Die RATHGEBER-Gruppe aus Oberhaching feiert 75. Geburtstag. Im Interview sprechen die Geschäftsführer Andrea und Andreas Schrägle über den Charme des Familienunternehmens als Teil der Nachbarschaft, Nachhaltigkeit als Chance und das besondere Verhältnis zu den Mitarbeitenden.  

 

Herr Schrägle – wie fühlt sich das an, wenn das Familienunternehmen Jubiläum feiert?  

Wir sind richtig stolz auf inzwischen ein Dreivierteljahrhundert RATHGEBER, die wir als Familienunternehmen erfolgreich meistern. Und es geht dynamisch weiter. 

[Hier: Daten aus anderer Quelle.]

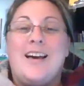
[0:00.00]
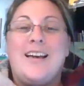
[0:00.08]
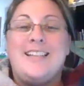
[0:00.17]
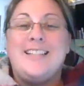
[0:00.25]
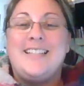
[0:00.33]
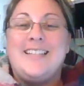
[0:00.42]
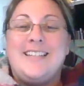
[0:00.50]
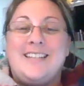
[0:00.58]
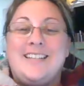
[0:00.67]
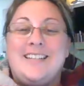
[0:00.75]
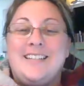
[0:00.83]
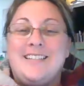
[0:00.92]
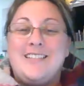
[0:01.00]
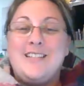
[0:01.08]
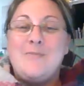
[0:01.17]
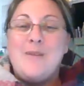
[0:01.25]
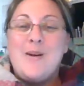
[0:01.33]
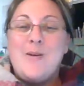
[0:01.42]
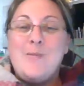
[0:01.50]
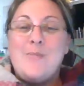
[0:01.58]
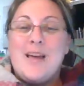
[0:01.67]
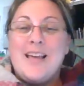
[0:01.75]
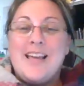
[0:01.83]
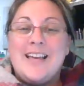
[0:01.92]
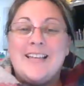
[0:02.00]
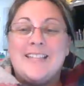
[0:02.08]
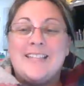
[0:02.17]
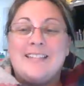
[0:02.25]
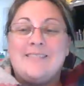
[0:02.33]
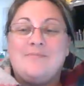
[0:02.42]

Until tomorrow, bye guys.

Gemeinsam mit Ihrer Frau führen sie RATHGEBER in der dritten Generation. Gibt es eine Eigenschaft, die sich durch die Firmenhistorie hindurchzieht?  

Andreas Schrägle: Was uns schon immer auszeichnet ist der Mut zur Veränderung, die Offenheit für neue Entwicklungen. Mein Opa Anton RATHGEBER hat nach dem Krieg mit Abziehbildern und Holz-Spielwaren klein angefangen. Von Beginn an hat er stets den Markt genau beobachtet und sondiert, womit er noch erfolgreicher sein könnte. So sind dann die ersten Plaketten und Abziehbilder dazugekommen.  

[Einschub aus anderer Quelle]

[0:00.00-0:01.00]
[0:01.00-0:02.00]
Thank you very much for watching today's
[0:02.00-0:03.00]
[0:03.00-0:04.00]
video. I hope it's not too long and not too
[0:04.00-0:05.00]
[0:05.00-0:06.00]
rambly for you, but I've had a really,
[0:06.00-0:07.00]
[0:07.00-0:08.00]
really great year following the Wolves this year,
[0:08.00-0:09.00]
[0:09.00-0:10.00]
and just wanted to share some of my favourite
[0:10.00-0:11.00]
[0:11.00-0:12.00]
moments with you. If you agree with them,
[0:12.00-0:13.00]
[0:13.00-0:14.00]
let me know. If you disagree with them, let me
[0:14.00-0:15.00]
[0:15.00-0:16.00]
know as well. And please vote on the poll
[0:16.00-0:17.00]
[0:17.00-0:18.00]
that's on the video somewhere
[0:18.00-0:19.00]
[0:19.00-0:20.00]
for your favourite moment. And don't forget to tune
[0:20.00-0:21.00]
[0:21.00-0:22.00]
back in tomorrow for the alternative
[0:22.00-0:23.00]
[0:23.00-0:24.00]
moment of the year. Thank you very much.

Auch meine Eltern Christine und Werner Schrägle waren immer initiativ, haben die Firma sehr früh digitalisiert, die Niederlassungen in Tschechien und Polen gegründet, aber auch schon damals an die Nachhaltigkeit gedacht.  

Als dann Andrea, meine Frau, und ich die Firma übernommen haben, konnten wir auf ein stabiles Fundament aufbauen und das Unternehmen unsererseits stetig weiterentwickeln. Ich denke, mein Großvater wäre sehr glücklich, wenn er sehen könnte, was aus seiner Idee inzwischen geworden ist. 

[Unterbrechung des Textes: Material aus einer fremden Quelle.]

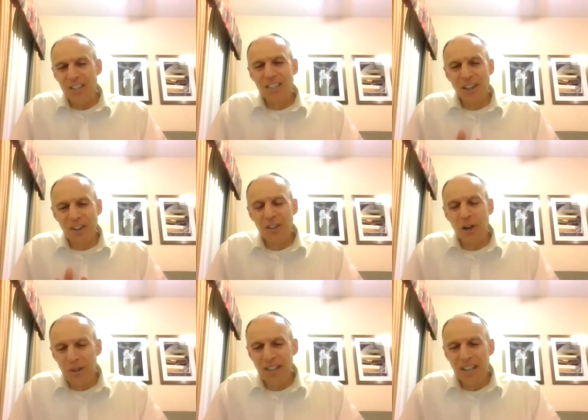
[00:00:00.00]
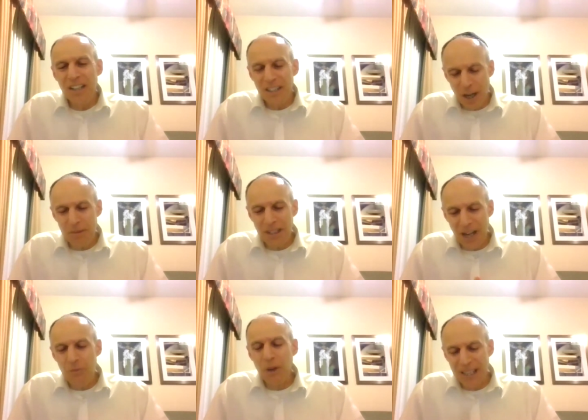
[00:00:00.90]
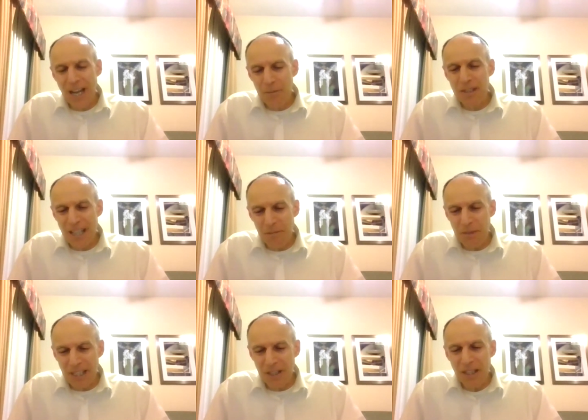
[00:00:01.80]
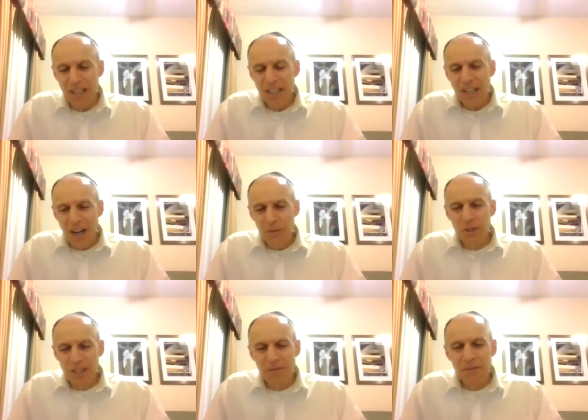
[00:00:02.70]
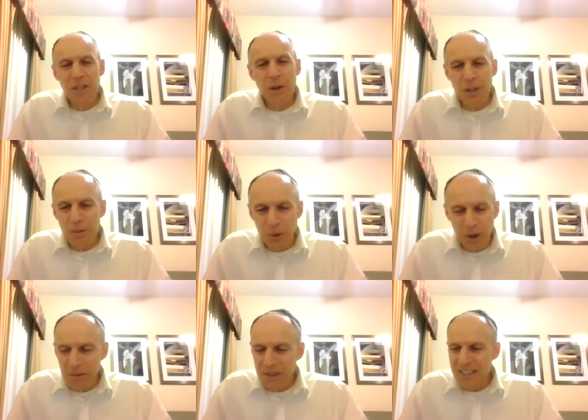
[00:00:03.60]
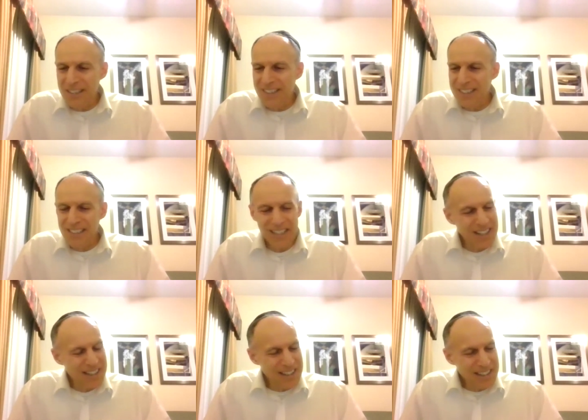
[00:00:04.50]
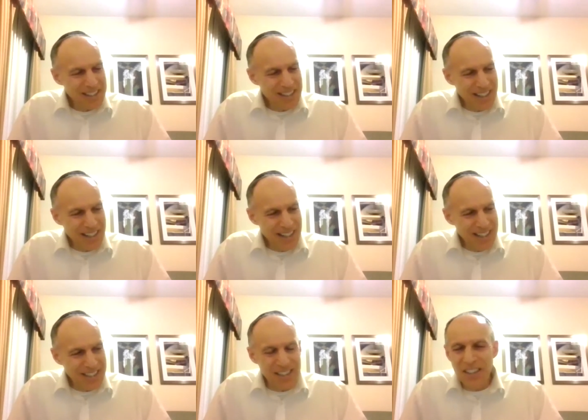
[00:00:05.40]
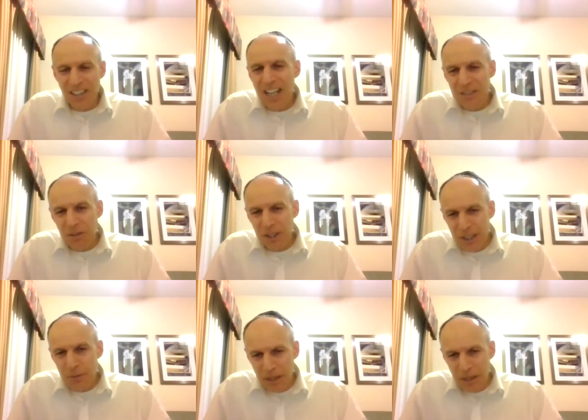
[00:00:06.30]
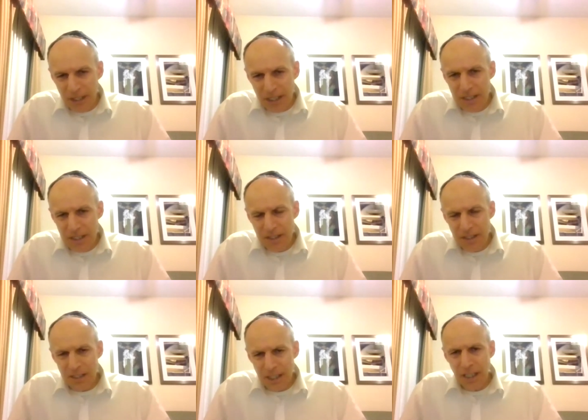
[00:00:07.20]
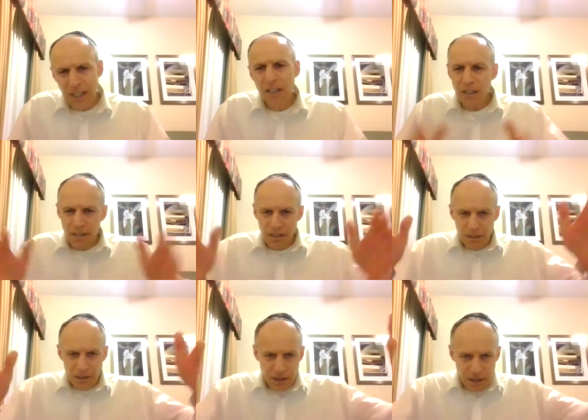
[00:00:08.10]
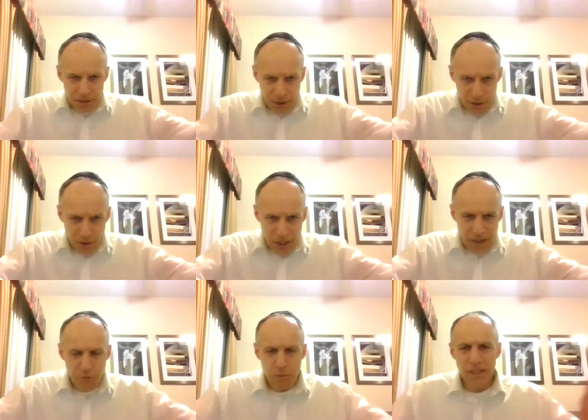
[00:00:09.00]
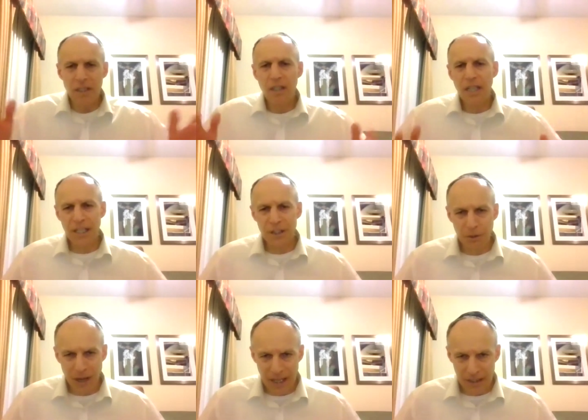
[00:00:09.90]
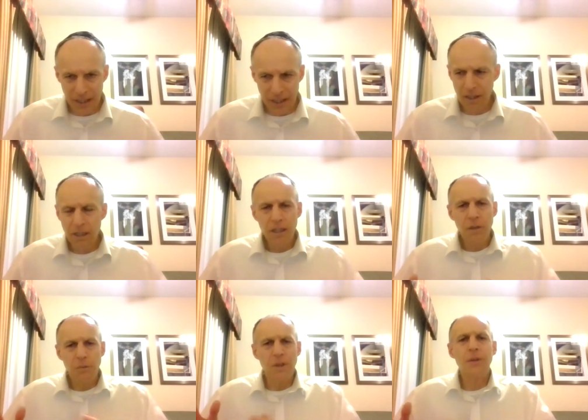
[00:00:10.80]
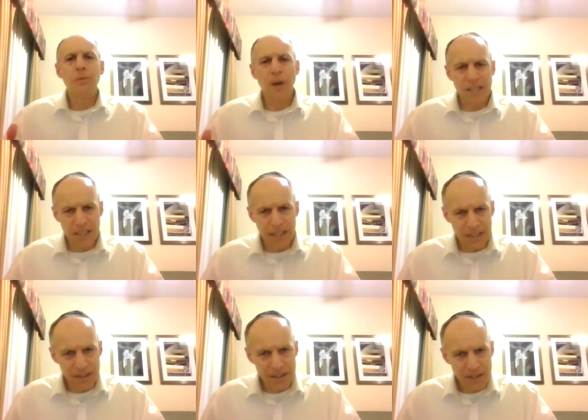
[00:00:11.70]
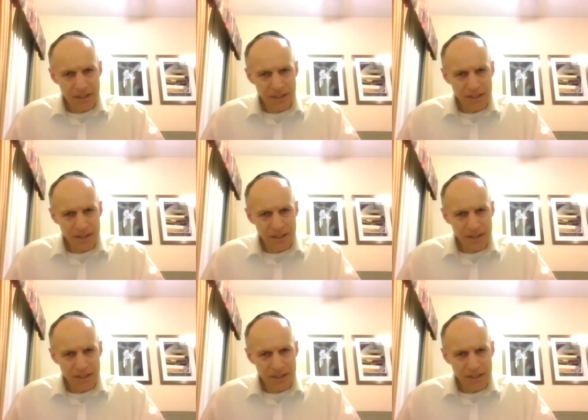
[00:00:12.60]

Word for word: now started going coming i went came to that meeting i would love to go to more because it's it's a delightful experience to see local government interacting with residents.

Geblieben ist die Leidenschaft fürs Produkt, kann man das so sagen?

Das ist so. Wir haben echte Leidenschaft für unseren Job und selbstverständlich auch für unsere Produkte. Es ist ein großes Glück, dass wir unsere „kleinen Schmuckstücke“ überall im Einsatz sehen, jeden Tag. Das macht uns alle sehr stolz und stärkt unseren Ehrgeiz, sollten sie mal nicht aus unserer Produktion stammen. 

Erst Corona, dann Krieg und Inflation – die vergangenen Jahre waren turbulent. Wie steht RATHGEBER zum Jubiläum da? 

Andreas Schrägle: Es ist unglaublich viel passiert, das war eine schwierige, komplexe Zeit. Aber es wurde wieder einmal klar, dass wir als RATHGEBER Unternehmensgruppe resilient sind. Speziell in solch schwierigen Situationen zeigte sich, wie wertvoll unsere breite Aufstellung in vielerlei Hinsicht ist. Das gilt für unser Produktportfolio, aber auch für unsere vielen verschiedenen Kunden aus den unterschiedlichsten Branchen. Das ist selbstverständlich auch ein Verdienst der Mitarbeitenden, die jeden Tag mitdenken, die Firma voranbringen und so viele gute Ideen mit einbringen. Damit sind wir bisher stets sehr gut durch solch schwierige Zeiten gekommen und haben Kraft für die kommenden Jahre. 

Haben die Mitarbeitenden in einem Familienunternehmen einen anderen Stellenwert als zum Beispiel in einem großen Konzern? 

Andrea Schrägle: Die Menschen in einem Familienunternehmen sind der Erfolgs-Faktor schlechthin. Wir sind eine große Unternehmensfamilie, jeder kennt jeden. Das gibt uns allen ein Stück weit Sicherheit, dass es weitergeht, dass man sich gegenseitig stützt, auch und gerade in Krisenzeiten. Dies hat uns als Firma sehr geholfen. Aber auch die Mitarbeitenden spüren das Vertrauen, das ihnen entgegengebracht wird, genießen die Freiräume, die sie bei RATHGEBER nutzen können.  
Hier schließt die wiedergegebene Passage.